Alternatively, you can see that DataNode gradually becomes Dead on the web detection interface (ip: 50070.

Http: // 192.168.48.129: 50070/

In the datanode entry, if the Admin state has changed from "In Service" to "Decommissioned", the deletion is successful.

7.5 stop deleted node-related processes

[Hadoop @ slave2 hadoop-2.7.5] $ jps
Jps 9530
3897 DataNode
6772 NodeManager
[Hadoop @ slave2 hadoop-2.7.5] $ sbin/hadoop-daemon.sh stop datanode
Stopping datanode
[Hadoop @ slave2 hadoop-2.7.5] $ sbin/yarn-daemon.sh stop nodemanager
Stopping nodemanager
[Hadoop @ slave2 hadoop-2.7.5] $ jps
Jps 9657
[Hadoop @ slave2 hadoop-2.7.5] $

8. Restore deleted nodes

Execute "delete related information" in "7.2", and then click "4", "5", and "6.

Hadoop2.3-HA high availability cluster environment build https://www.bkjia.com/Linux/2017-03/142155.htm
Hadoop project-Cloudera 5.10.1 (CDH) installation and deployment https://www.bkjia.com/Linux/2017-04/143095.htm Based on CentOS7
Hadoop2.7.2 cluster construction (high availability) https://www.bkjia.com/Linux/2017-03/142052.htm
Use Ambari to deploy a Hadoop cluster (build an intranet HDP source) https://www.bkjia.com/Linux/2017-03/142136.htm
Ubuntu 14.04 Hadoop cluster installation https://www.bkjia.com/Linux/2017-02/140783.htm
CentOS 6.7 installing Hadoop 2.7.2 https://www.bkjia.com/Linux/2017-08/146232.htm
Build a distributed Hadoop-2.7.3 cluster https://www.bkjia.com/Linux/2017-07/145503.htm on Ubuntu 16.04
CentOS 7 Hadoop 2.6.4 distributed Cluster Environment Building https://www.bkjia.com/Linux/2017-06/144932.htm
Hadoop2.7.3 + Spark2.1.0 https://www.bkjia.com/Linux/2017-06/144926.htm for fully distributed cluster building process

Contact Us

The content source of this page is from Internet, which doesn't represent Alibaba Cloud's opinion; products and services mentioned on that page don't have any relationship with Alibaba Cloud.
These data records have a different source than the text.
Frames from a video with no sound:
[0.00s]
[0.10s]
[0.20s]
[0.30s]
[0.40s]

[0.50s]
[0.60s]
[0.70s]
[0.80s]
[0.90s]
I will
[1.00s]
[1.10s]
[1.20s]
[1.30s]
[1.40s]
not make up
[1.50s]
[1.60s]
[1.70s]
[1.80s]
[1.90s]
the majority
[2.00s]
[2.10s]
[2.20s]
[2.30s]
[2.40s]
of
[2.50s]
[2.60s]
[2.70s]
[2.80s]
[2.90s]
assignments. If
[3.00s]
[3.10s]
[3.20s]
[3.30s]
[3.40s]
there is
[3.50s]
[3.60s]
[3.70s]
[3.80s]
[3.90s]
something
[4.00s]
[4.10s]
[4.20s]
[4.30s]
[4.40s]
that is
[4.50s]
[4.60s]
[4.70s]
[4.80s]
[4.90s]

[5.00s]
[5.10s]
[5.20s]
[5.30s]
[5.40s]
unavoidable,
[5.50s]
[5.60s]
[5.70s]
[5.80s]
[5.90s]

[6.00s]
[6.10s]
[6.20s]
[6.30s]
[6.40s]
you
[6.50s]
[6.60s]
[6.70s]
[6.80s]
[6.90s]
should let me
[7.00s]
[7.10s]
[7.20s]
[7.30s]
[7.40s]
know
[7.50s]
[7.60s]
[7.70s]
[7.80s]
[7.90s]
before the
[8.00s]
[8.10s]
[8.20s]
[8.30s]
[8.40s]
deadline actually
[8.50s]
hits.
If the content of the page makes you feel confusing, please write us an email, we will handle the problem within 5 days after receiving your email.
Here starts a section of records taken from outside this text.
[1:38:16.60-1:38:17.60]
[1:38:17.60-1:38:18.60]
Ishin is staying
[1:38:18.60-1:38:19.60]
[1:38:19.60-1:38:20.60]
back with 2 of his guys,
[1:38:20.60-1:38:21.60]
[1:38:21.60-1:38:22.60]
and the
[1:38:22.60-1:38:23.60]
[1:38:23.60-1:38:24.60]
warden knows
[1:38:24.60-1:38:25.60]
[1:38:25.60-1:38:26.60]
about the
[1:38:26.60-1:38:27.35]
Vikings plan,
If you find any instances of plagiarism from the community, please send an email to: info-contact@alibabacloud.com and provide relevant evidence. A staff member will contact you within 5 working days.

A Free Trial That Lets You Build Big!

Start building with 50+ products and up to 12 months usage for Elastic Compute Service

  • Sales Support

    1 on 1 presale consultation

  • After-Sales Support

    24/7 Technical Support 6 Free Tickets per Quarter Faster Response

  • Alibaba Cloud offers highly flexible support services tailored to meet your exact needs.